The need for a transgender program at Children’s came down to life and death, Lopez says. The rate of suicide attempts among children with gender dysphoria is

60 percent, according to TransPulse, an Ontario-based research group that studied youth aged 16 to 24 who did not have parental support. Even parents who reject the transgender notion have sought Lopez’s help after realizing that their child could die from this.

“Once it happens to their child, it’s a very powerful thing,” she says.

Since the program launched, Lopez has received 80 referrals — mostly local and “more than we expected,” she says.

Children’s also has received a couple of letters from religious organizations opposing GENECIS.

“I think they don’t understand what transgender means. They think this is the same as being gay. And they already have issues with that. We have a role to educate people. The world is changing.”

Oliver exemplifies that change — even though he had to fly halfway across the country a few times to get there. When Lopez evaluated him at Children’s just a few months ago, she saw “a happy guy.”

“He’s incredibly sure of himself,” she says. “He looks like a male in every way. There’s no doubt that he’s a boy. This is a good example of the new generation of transgender youth who are getting help and support from their parents.”

Oliver

doesn’t mind talking about his journey, but he’s not shouting it from the rooftops. While he admires wellknown and vocal transgender activists, he still prefers to blend in. He’s preparing to “go stealth” when he begins college in California, meaning he will not reveal outright that he’s transgender.

Although he came from a supportive community, Marjorie worries about what will happen when he leaves the nest. This year, Texas lawmakers have introduced bills that would make it a crime for transgender people to use the bathroom that matches their self-identified gender.

“That really upsets me and disappoints me to where I can’t even read about them,” Marjorie says. “You pray, and you’re scared for all your children.

“I’m more scared for Oliver, for sure. It’s a changing world out there, but I have to have faith that it’s going to be OK.”

At the end of the day, Oliver says he just wants to be a normal guy.

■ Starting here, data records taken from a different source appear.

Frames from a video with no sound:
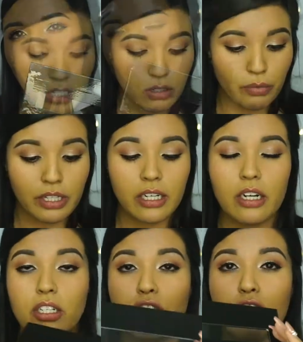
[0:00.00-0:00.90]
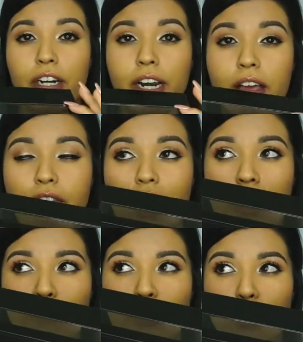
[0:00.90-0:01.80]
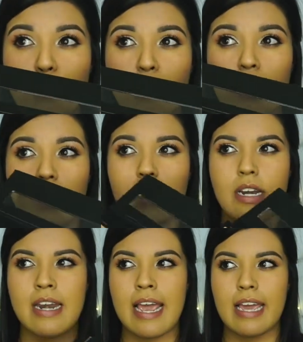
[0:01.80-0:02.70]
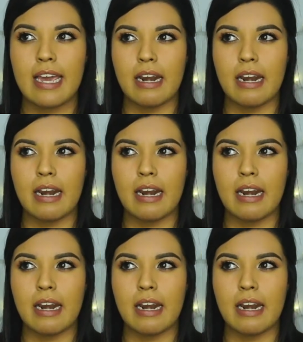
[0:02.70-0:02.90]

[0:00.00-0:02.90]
This is a really good alternative to the Naked,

He pictures his future with a wife and maybe a couple of kids, although he can’t have biological children.

And yet, Olivia is immortalized in the baby portrait that still hangs on the dining room wall 16 years later.

“It does bother me,” Oliver says. “If it were my decision, I honestly, obviously, wouldn’t want it to hang …”

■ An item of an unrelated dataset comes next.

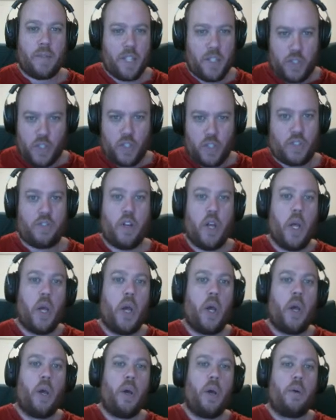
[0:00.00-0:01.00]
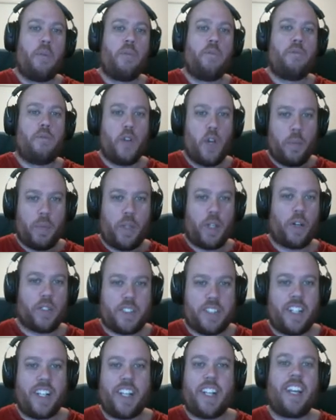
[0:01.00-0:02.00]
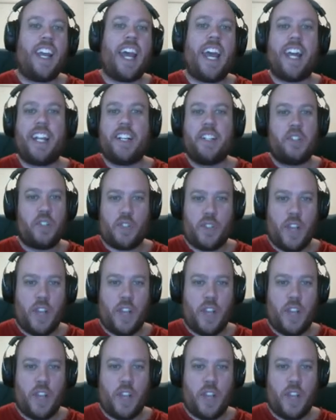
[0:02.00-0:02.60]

with its just verbosity and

“Tell me about that, because I’ve been wondering,” his mom interjects, walking in from the kitchen. “Would you rather it not be hung up?”

“Yeah,” Oliver answers.

“How come you’ve never said anything?”

“Because you’ve never asked.”

“Interesting …,” Marjorie says.

She revels in this moment of discovery, and then concludes: “It’s just part of who we are. I probably wouldn’t take it down.”

As much as Marjorie loves that beautiful dress, she remembers how miserable it made Oliver and how much he cried before the photographer finally got a smile out of him. She remembers this every time she looks at the picture — that the girl portrayed in it never really existed — and she realizes how far her family has come.

That’s why she’s leaving it on the wall.

“It’s something I’ve wanted to ignore,” Oliver says, “but now I’ve grown to be proud of what I’ve gone through and who I am.

“I guess it just shows how much I’ve changed. It’s a good reminder. But at the same time, I’m in a dress.”